Aim of the task:
Transcribe only the lines in the data below falling between the line with "[00:00:00.00]" and the line with "[00:00:07.20]", including those two lines, and leave out any picture.

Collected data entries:
'''
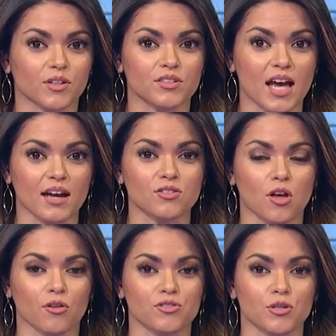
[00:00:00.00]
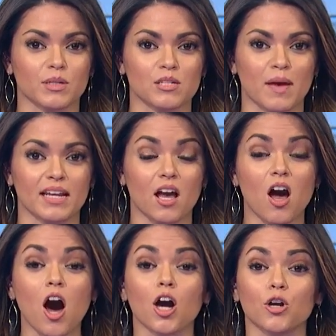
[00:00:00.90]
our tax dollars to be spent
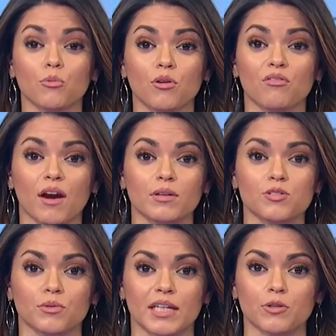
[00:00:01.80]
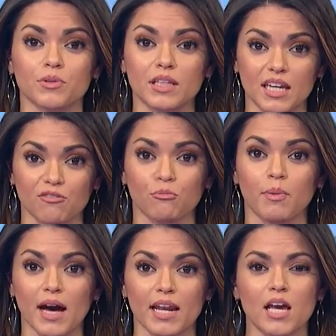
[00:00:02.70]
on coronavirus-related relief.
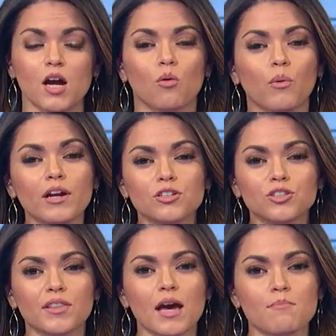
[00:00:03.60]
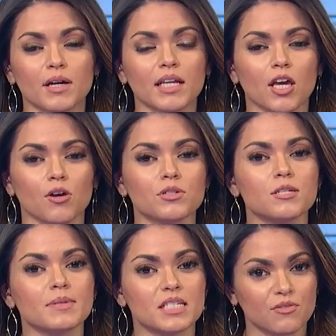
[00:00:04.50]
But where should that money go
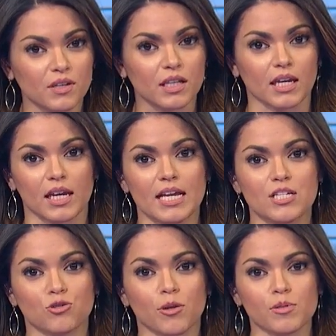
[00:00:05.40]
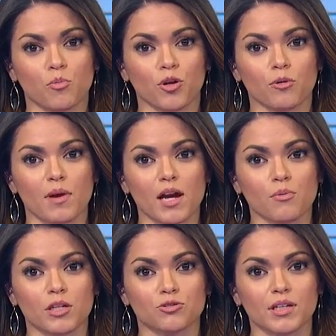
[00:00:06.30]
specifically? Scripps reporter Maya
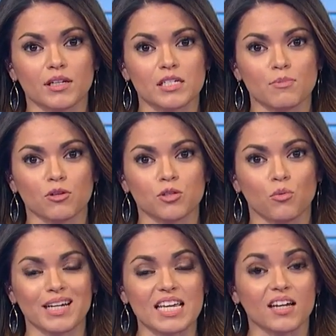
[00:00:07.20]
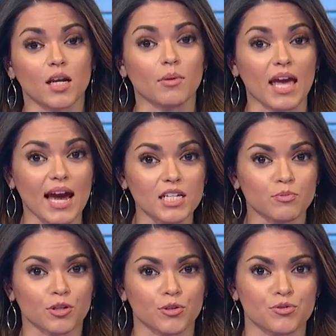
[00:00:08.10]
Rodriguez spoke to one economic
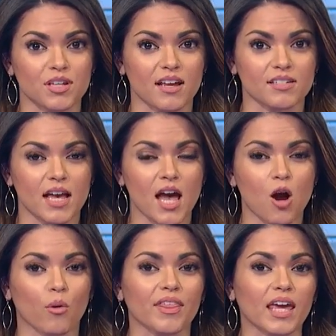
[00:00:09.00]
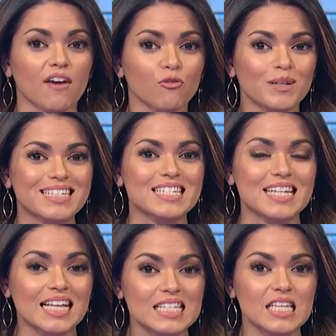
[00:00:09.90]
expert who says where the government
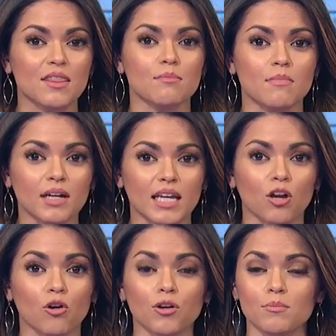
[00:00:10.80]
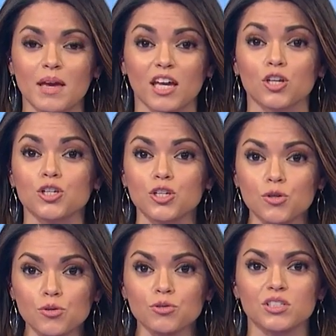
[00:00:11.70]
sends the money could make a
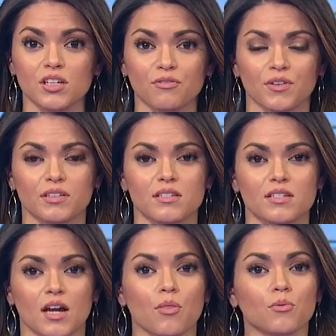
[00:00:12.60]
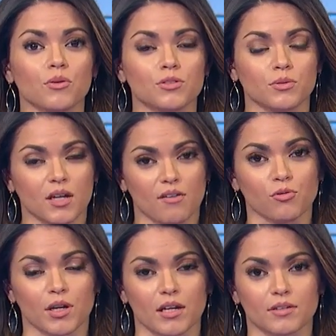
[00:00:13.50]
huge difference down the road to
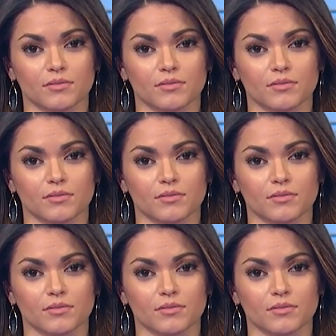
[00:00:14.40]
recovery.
'''
'''
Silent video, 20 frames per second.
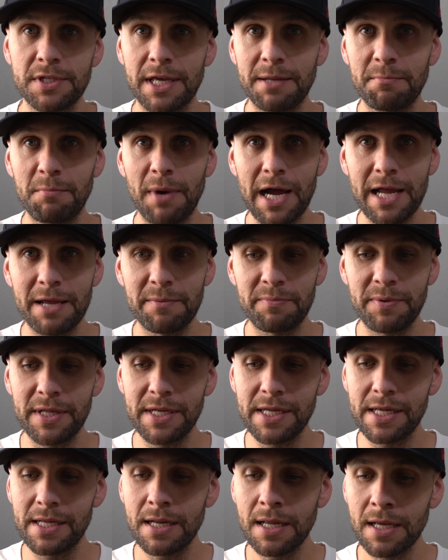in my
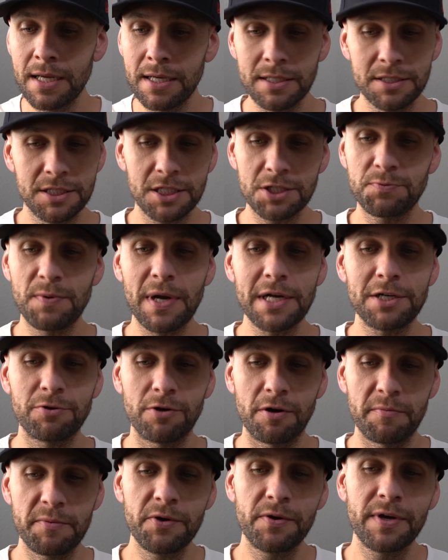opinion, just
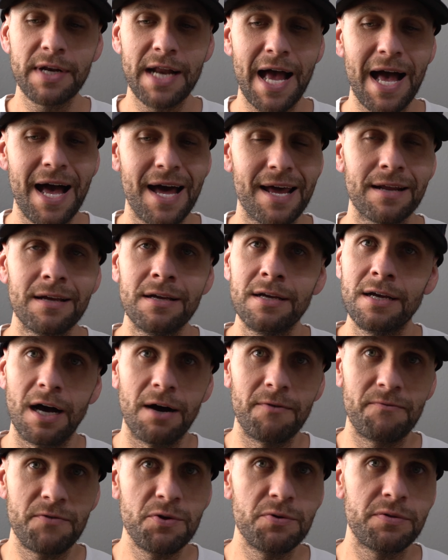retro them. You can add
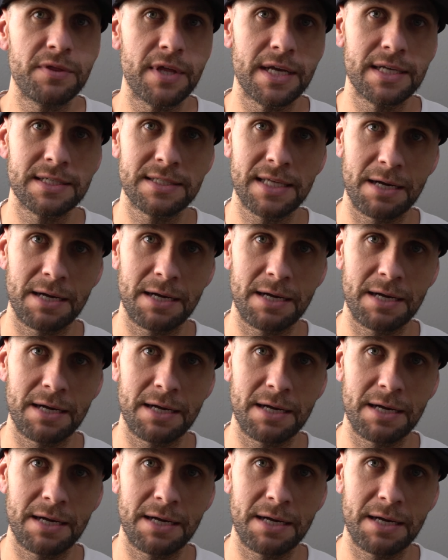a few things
'''
'''
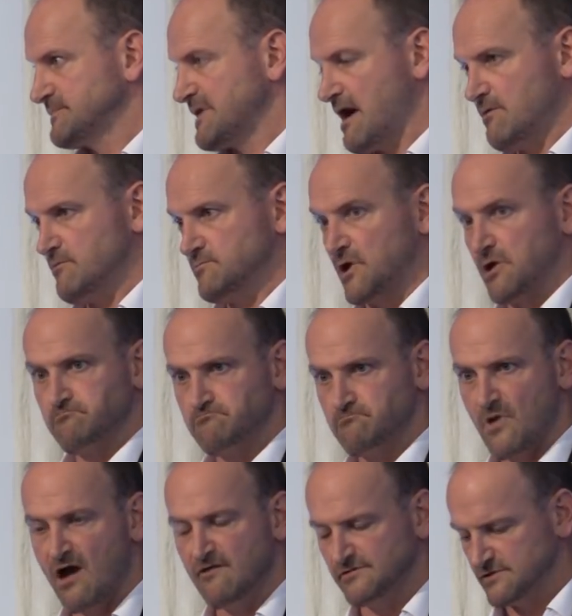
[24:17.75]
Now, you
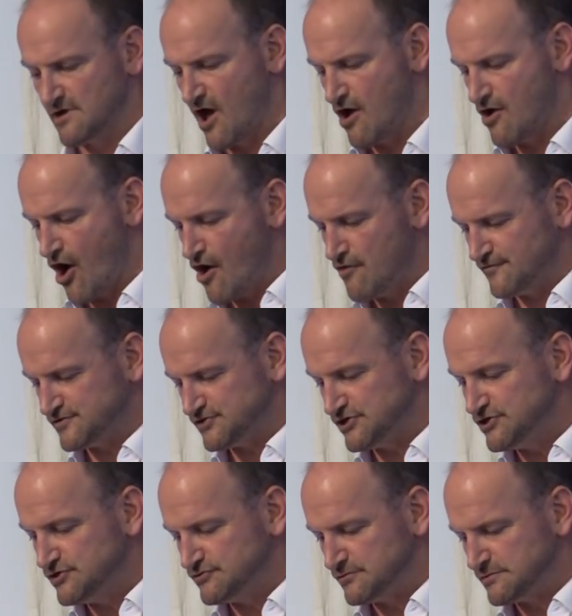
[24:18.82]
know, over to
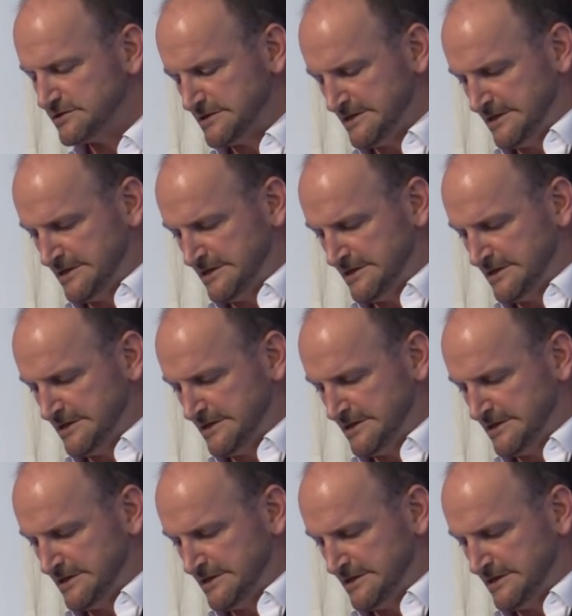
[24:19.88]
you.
'''
Result below:
[00:00:00.00]
[00:00:00.90]
our tax dollars to be spent
[00:00:01.80]
[00:00:02.70]
on coronavirus-related relief.
[00:00:03.60]
[00:00:04.50]
But where should that money go
[00:00:05.40]
[00:00:06.30]
specifically? Scripps reporter Maya
[00:00:07.20]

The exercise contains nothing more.